• [Exercise]
From the first line to the last, restate the records word for word, skipping the pictures.

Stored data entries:

- - - -

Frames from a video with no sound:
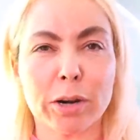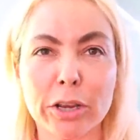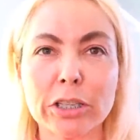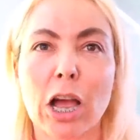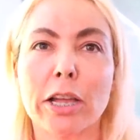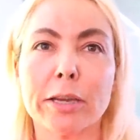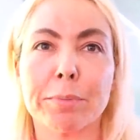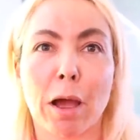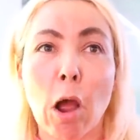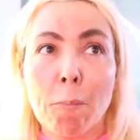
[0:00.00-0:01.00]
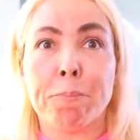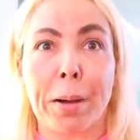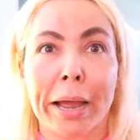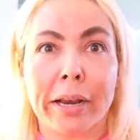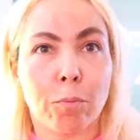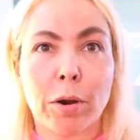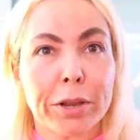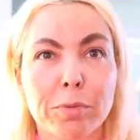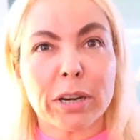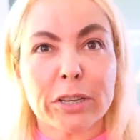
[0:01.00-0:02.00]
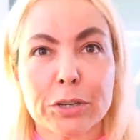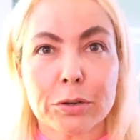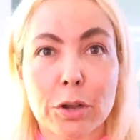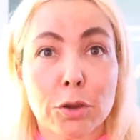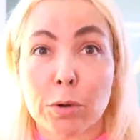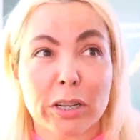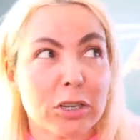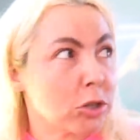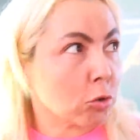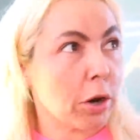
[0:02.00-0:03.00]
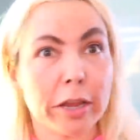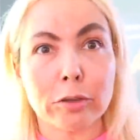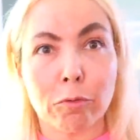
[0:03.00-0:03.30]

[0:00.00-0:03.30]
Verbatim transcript: What are you talking about? But what do you want to do? You want to destroy his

- - - -

• [Completed exercise]
Frames from a video with no sound:
[0:00.00-0:01.00]
[0:01.00-0:02.00]
[0:02.00-0:03.00]
[0:03.00-0:03.30]

[0:00.00-0:03.30]
Verbatim transcript: What are you talking about? But what do you want to do? You want to destroy his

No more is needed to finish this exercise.